Autour d’une table, avant le début du meeting au Kursaal, une salle de spectacle construite à la fin du XIXe siècle, une vingtaine d’hommes et de femmes qui veulent y croire… encore. Ils sont engagés dans la vie sociale, culturelle ou associative locale et désespèrent de n’apercevoir aucun horizon politique. Retraités de l’Education nationale, ancien directeur de théâtre, citoyens, pas encartés, ils sont prêts à mettre les mains dans le cambouis en échange d’un petit peu d’espoir. Pratiquer la politique autrement est une affaire de petites briques assemblées pour former un édifice d’idées qui deviendront peut-être incontournables.

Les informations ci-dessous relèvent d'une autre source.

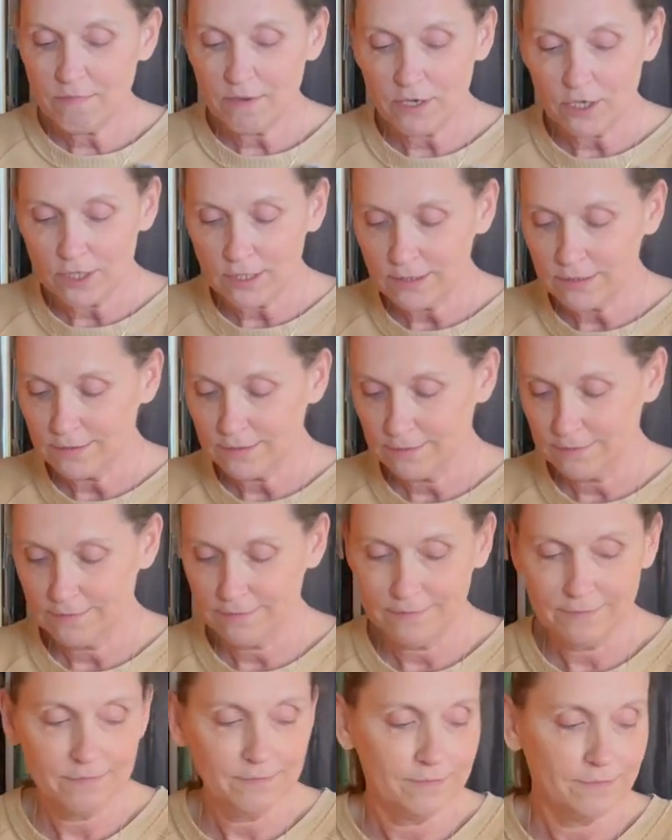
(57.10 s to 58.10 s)
butter
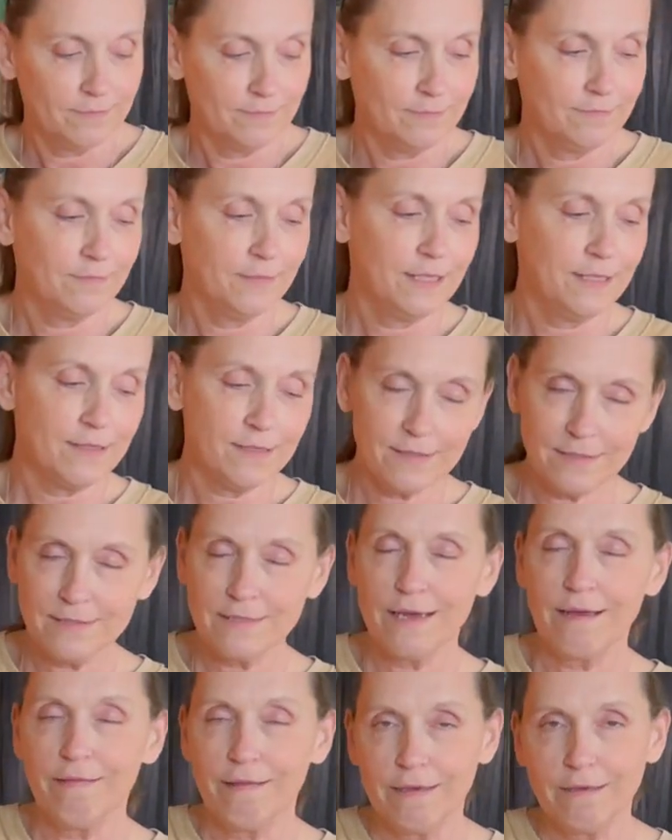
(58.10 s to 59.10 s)
because
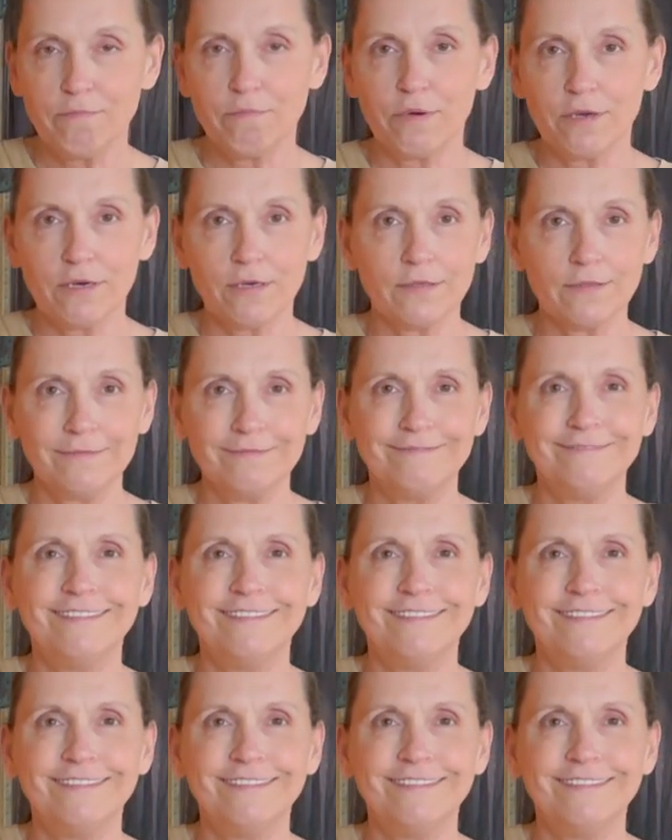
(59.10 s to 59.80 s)
I like butter.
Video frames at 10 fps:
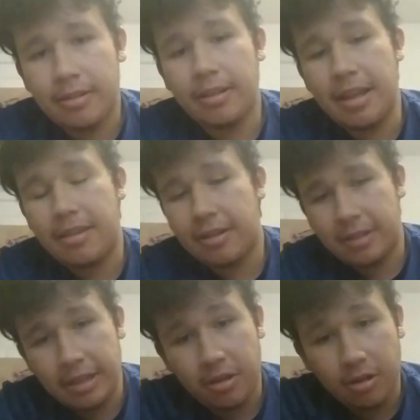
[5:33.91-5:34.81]
It does
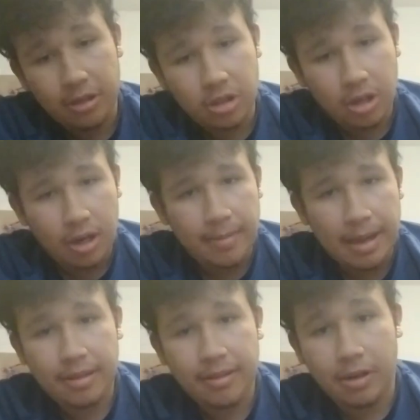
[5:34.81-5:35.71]
a good job
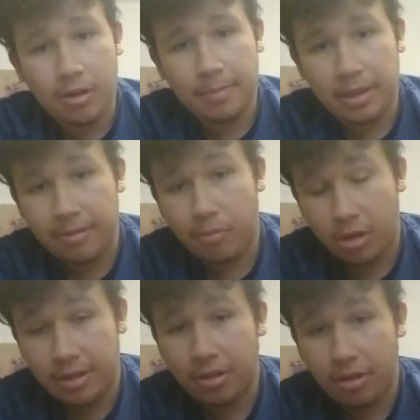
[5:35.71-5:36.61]
at development,
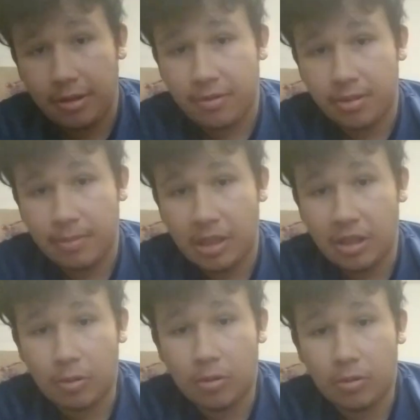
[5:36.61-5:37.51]
particularly for
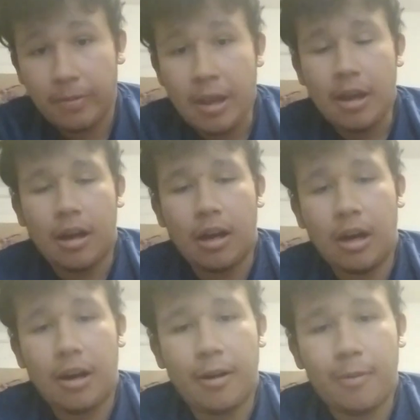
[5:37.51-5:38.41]
Smeagol.
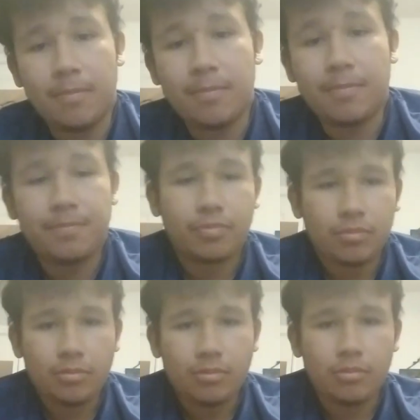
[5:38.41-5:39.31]
Um,
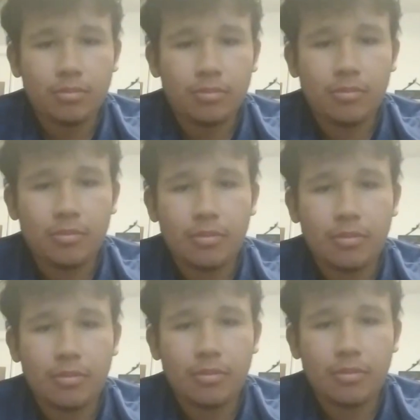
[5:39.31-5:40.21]

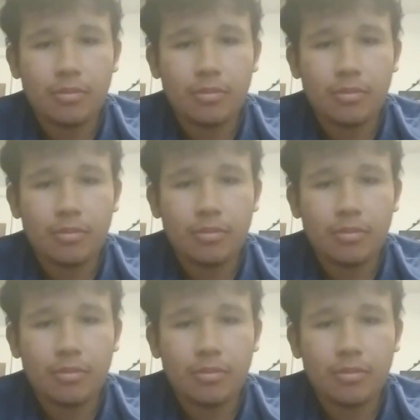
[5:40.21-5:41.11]
it's annoying in
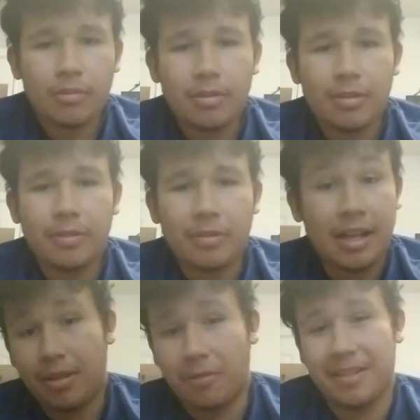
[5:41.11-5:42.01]
this movie.
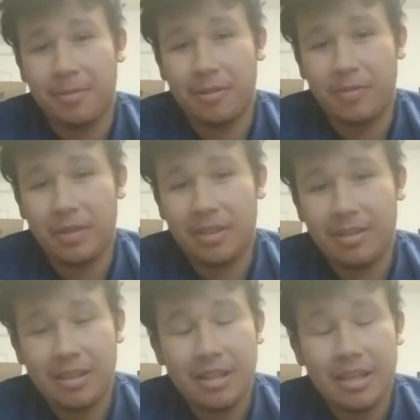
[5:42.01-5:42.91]

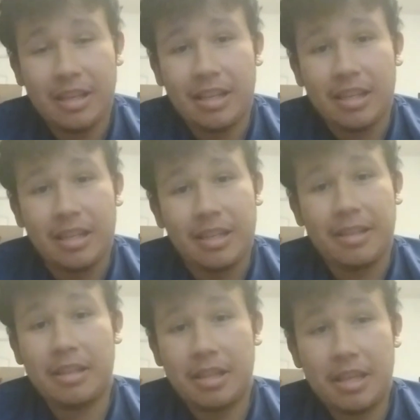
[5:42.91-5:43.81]
He is so annoying in
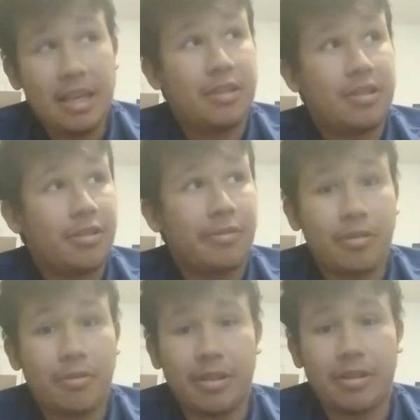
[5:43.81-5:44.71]
this movie. Arguably
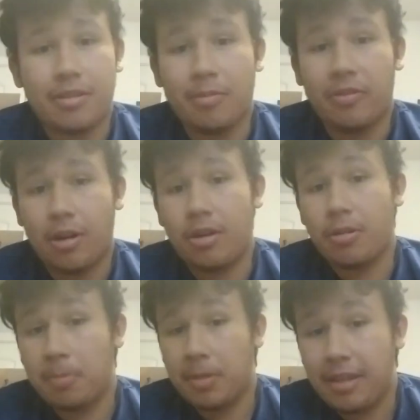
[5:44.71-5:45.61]
even more in Return to
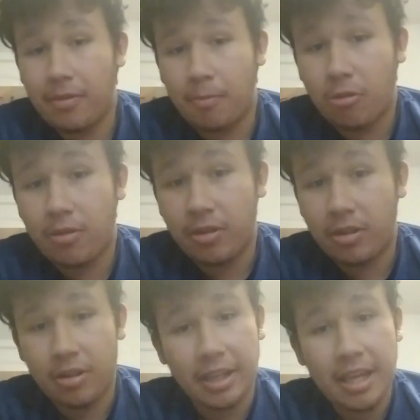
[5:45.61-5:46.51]
King, which we will
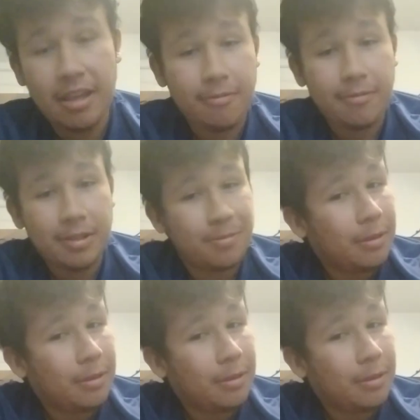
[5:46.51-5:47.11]
get to.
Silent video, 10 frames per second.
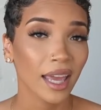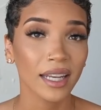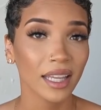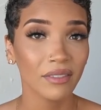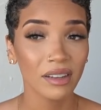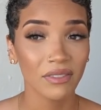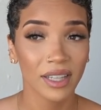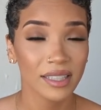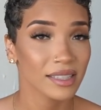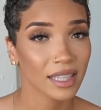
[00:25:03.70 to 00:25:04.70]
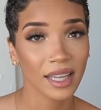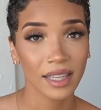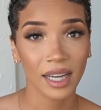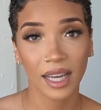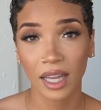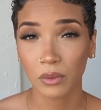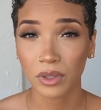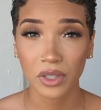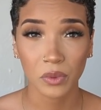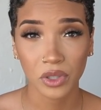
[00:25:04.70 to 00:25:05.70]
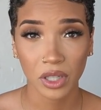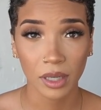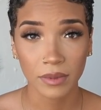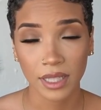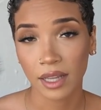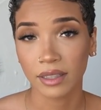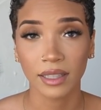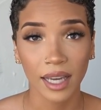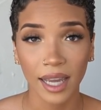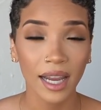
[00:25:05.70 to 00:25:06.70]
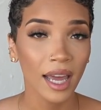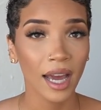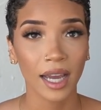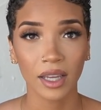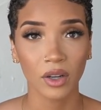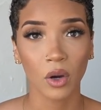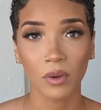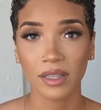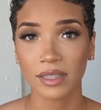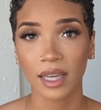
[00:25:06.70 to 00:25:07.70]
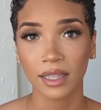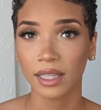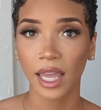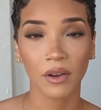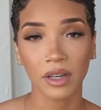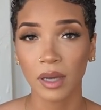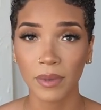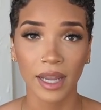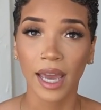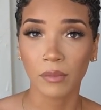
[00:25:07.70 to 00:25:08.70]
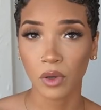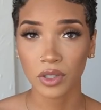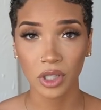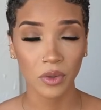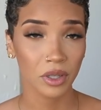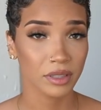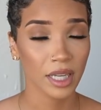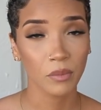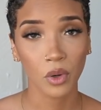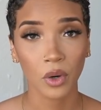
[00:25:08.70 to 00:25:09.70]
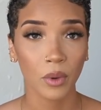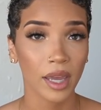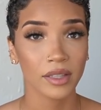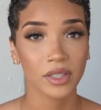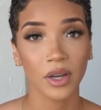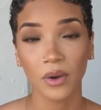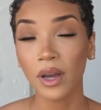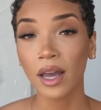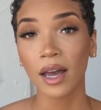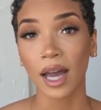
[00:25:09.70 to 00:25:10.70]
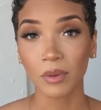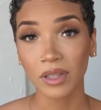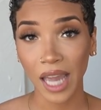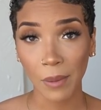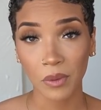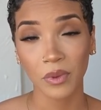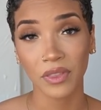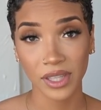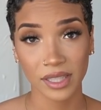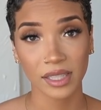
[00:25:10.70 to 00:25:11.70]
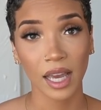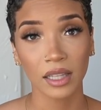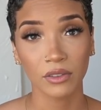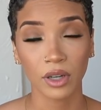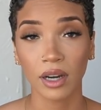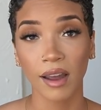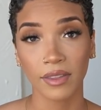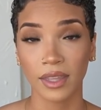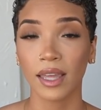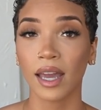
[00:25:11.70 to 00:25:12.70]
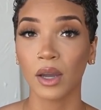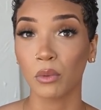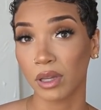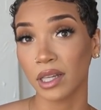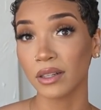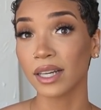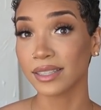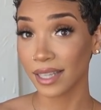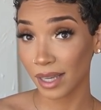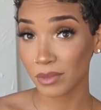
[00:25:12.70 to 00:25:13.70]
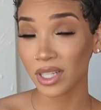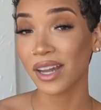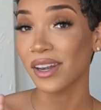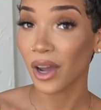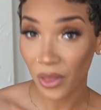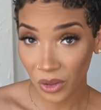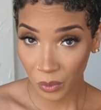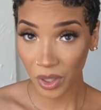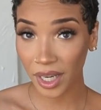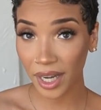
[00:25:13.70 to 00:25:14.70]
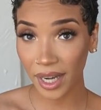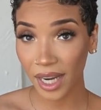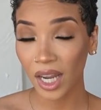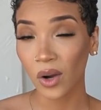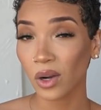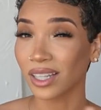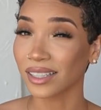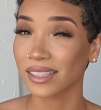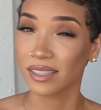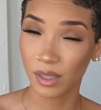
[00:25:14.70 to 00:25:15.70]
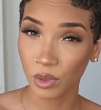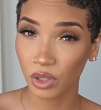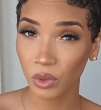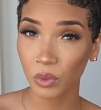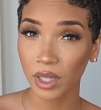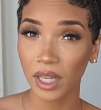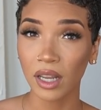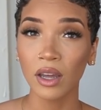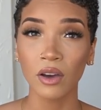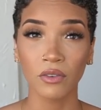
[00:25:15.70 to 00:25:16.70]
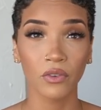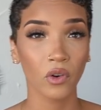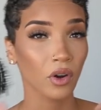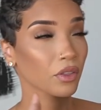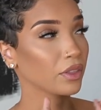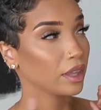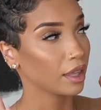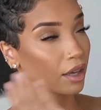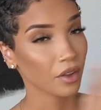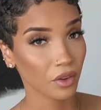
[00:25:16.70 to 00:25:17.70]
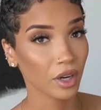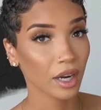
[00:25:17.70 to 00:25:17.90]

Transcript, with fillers: And even if I decide that I kind of want to switch it up down the line, I can always like layer it up and add more to it or take more away. So I'm really happy with this style of art. I think I will attempt another one or like a similar one for the other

Au début, on n’était même pas une dizaine, on n’était pas un collectif structuré. On a la conviction que dans notre pays, il y a une attente de respiration, politique, intellectuelle
, explique Wieviorka. Comme si une partie de la France avait envie d’ouvrir portes et fenêtres quand le reste du pays ferme les verrous à double tour. Moi, je suis dans le système, j’ai accès aux médias par exemple, mais tout se joue de haut en bas : le Président, le Premier ministre, puis les commentateurs, la communication, les sondages… Il y a peu d’espace pour réfléchir, on se sent écrabouillés.
Cette soirée à Besançon rappelle au sociologue les années LIP et les mobilisations des années 70 auxquelles il a participé.
Barbara Romagnan prend quelques notes.